Ce qu'un plan de réversibilité doit réellement contenir
C'est la pièce la plus scrutée d'un dossier d'externalisation, et la plus souvent absente. Un plan crédible suppose une architecture conçue pour être quittée.
Pourquoi le régulateur commence par là
Dans un dossier d'externalisation, le plan de réversibilité décrit comment l'établissement récupère ses données et poursuit son activité si la relation s'arrête. C'est la pièce qui intéresse le plus un contrôleur, pour une raison simple : elle mesure la dépendance réelle.
Un établissement qui ne peut pas quitter son fournisseur n'a pas externalisé une fonction, il l'a cédée. La distinction est structurante, et elle n'apparaît nulle part ailleurs dans le contrat.
Les quatre éléments qui rendent un plan crédible
Les FORMATS. Un export dans un format propriétaire n'est pas une réversibilité : c'est un déménagement vers un camion qu'on ne sait pas ouvrir. Le plan doit nommer les formats, et ils doivent être standards.
Les DÉLAIS. « Sur demande » ne veut rien dire. Un plan crédible engage un délai chiffré entre la demande et la remise, et distingue l'export des données de la remise de la documentation.
Le PÉRIMÈTRE. Les données opérationnelles, mais aussi les traces de décision, les paramétrages, les grilles et les versions de politique. Un établissement qui récupère ses dossiers sans les politiques qui les ont décidés ne peut pas reconstituer une décision devant un contrôleur.
L'ASSISTANCE. Le plan doit dire qui aide, combien de temps, et à quel titre. Une réversibilité sans accompagnement est une réversibilité théorique.

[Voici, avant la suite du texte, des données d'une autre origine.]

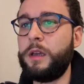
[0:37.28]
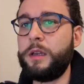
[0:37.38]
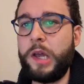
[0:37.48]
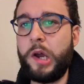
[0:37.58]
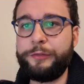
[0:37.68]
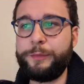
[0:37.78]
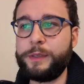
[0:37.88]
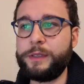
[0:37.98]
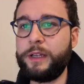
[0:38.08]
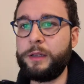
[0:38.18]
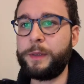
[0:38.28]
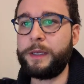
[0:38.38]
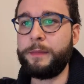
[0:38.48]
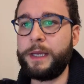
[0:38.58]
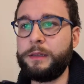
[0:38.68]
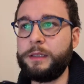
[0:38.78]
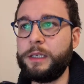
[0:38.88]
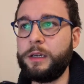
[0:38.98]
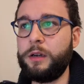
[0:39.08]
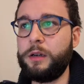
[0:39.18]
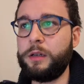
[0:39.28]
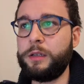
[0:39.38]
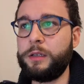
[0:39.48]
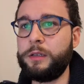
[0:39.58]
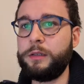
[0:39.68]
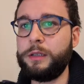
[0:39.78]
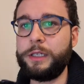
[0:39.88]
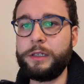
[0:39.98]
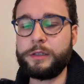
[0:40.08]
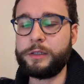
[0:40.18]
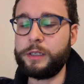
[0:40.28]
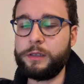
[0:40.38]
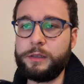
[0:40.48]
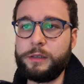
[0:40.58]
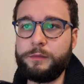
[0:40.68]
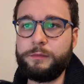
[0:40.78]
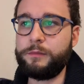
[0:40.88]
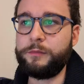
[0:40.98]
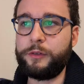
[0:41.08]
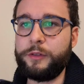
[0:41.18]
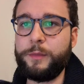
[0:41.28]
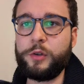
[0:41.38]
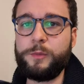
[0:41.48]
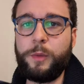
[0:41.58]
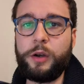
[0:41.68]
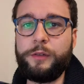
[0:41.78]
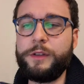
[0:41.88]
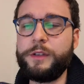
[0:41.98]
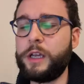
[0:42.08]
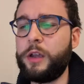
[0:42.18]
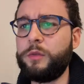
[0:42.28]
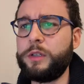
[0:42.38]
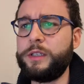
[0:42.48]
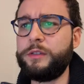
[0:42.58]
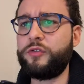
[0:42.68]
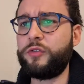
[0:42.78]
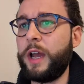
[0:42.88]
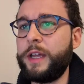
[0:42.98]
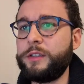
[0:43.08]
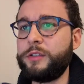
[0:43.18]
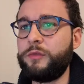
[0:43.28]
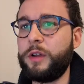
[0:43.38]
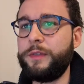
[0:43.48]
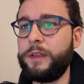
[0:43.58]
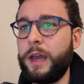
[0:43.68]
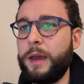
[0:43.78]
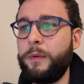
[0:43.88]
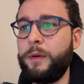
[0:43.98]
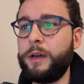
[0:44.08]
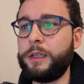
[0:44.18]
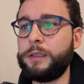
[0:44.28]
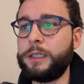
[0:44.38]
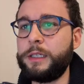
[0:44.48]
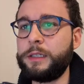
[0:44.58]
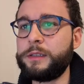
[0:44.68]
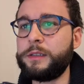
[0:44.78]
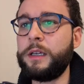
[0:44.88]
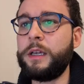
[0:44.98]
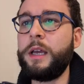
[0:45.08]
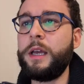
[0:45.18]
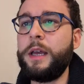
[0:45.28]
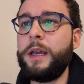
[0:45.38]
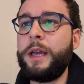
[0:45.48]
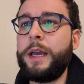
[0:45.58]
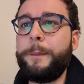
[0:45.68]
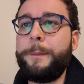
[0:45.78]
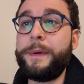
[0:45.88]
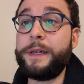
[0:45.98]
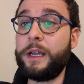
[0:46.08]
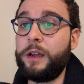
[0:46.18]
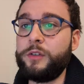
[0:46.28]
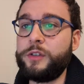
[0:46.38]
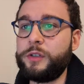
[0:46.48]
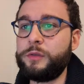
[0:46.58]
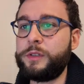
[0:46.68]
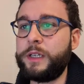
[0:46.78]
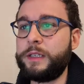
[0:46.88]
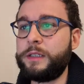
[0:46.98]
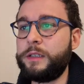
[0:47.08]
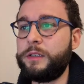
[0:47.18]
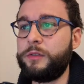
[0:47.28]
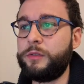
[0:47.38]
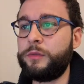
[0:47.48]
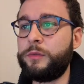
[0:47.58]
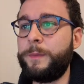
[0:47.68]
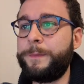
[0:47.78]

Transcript: Now, I've been developing mainly on Linux, and for the most part of this, I only tried to run the app on Linux, but I also tested to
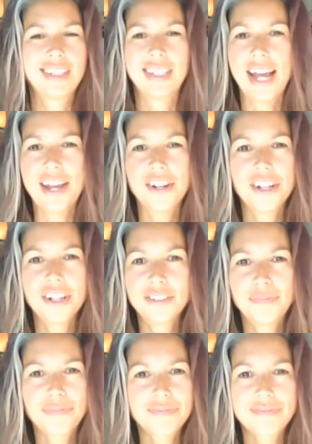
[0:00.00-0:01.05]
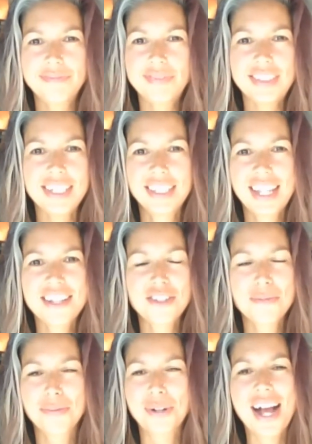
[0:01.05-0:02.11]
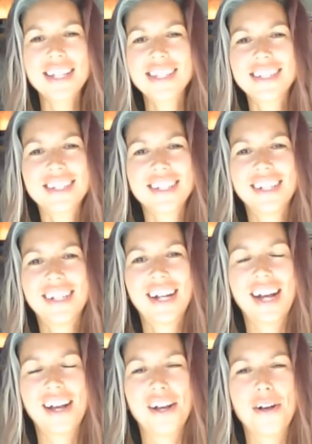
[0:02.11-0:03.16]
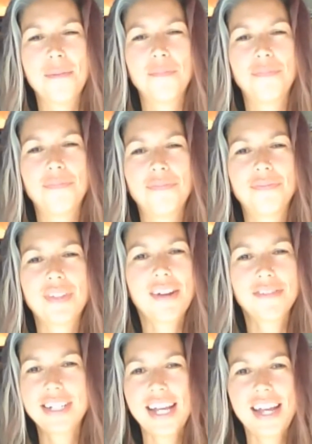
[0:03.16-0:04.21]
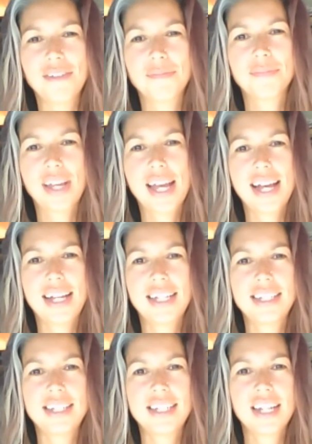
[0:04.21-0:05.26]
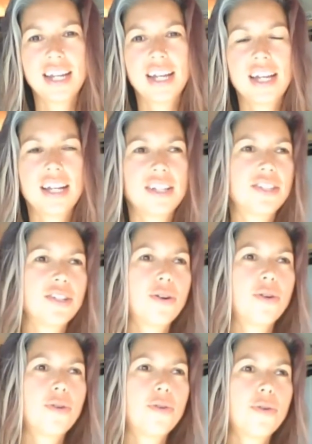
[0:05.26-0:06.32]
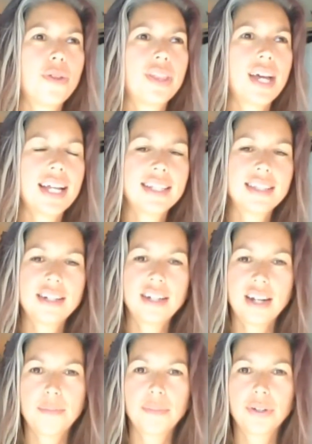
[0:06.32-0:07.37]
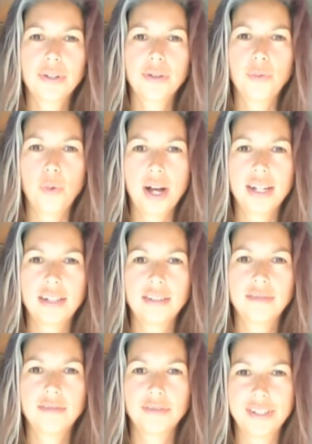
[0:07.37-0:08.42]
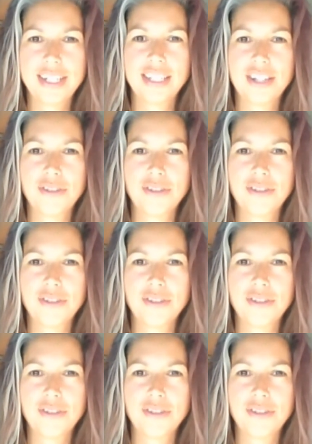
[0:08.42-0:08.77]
lighter, less oppressed every day. And so that's the number 1 reason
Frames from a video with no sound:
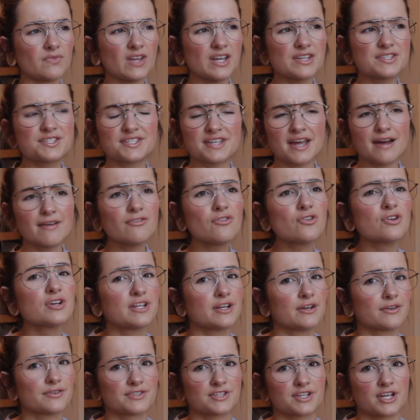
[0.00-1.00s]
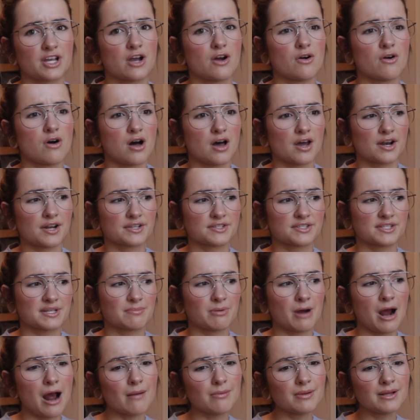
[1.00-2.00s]
several years ago, honestly,
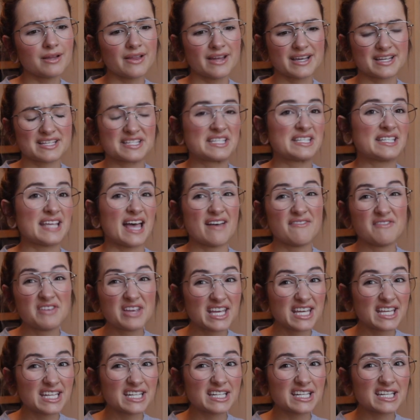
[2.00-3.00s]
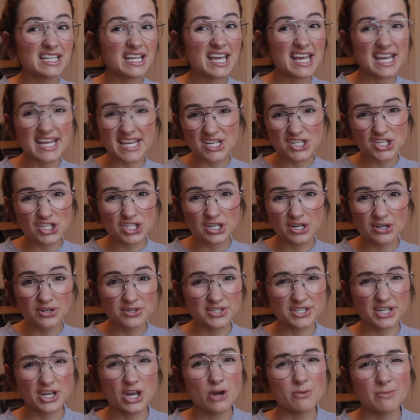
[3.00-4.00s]
probably like 7-ish
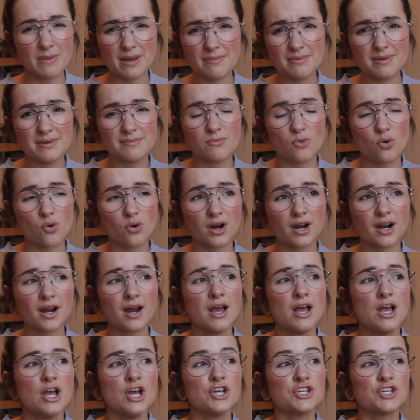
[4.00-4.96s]
years ago, maybe more.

Ce qui rend un plan crédible en amont
Un plan de réversibilité ne se rédige pas : il se constate. Il est crédible si l'architecture le permet, et déclaratif sinon.
Les propriétés qui le rendent possible sont techniques et vérifiables : composants standards plutôt que services propriétaires, configuration externalisée plutôt qu'inscrite dans le code, base de données sans extension exclusive, export et import documentés ET TESTÉS.
Le mot important est « testés ». Une procédure de restauration jamais exécutée n'est pas une procédure, c'est une intention.
Une exigence qui protège aussi le fournisseur
Un fournisseur qui peut démontrer sa réversibilité entre plus vite chez ses clients. La question de la sortie, posée tôt et traitée sérieusement, retire l'objection la plus lourde d'un comité de sécurité.
C'est le paradoxe utile de cette pièce : plus il est facile de partir, plus il est facile d'entrer.
Sources
- Commission bancaire de l'UMOA — Circulaire n° 04-2017/CB/C relative à la gestion des risques.
- Révision 1 NEXCLARA — architecture de portabilité, exigences E1 à E7.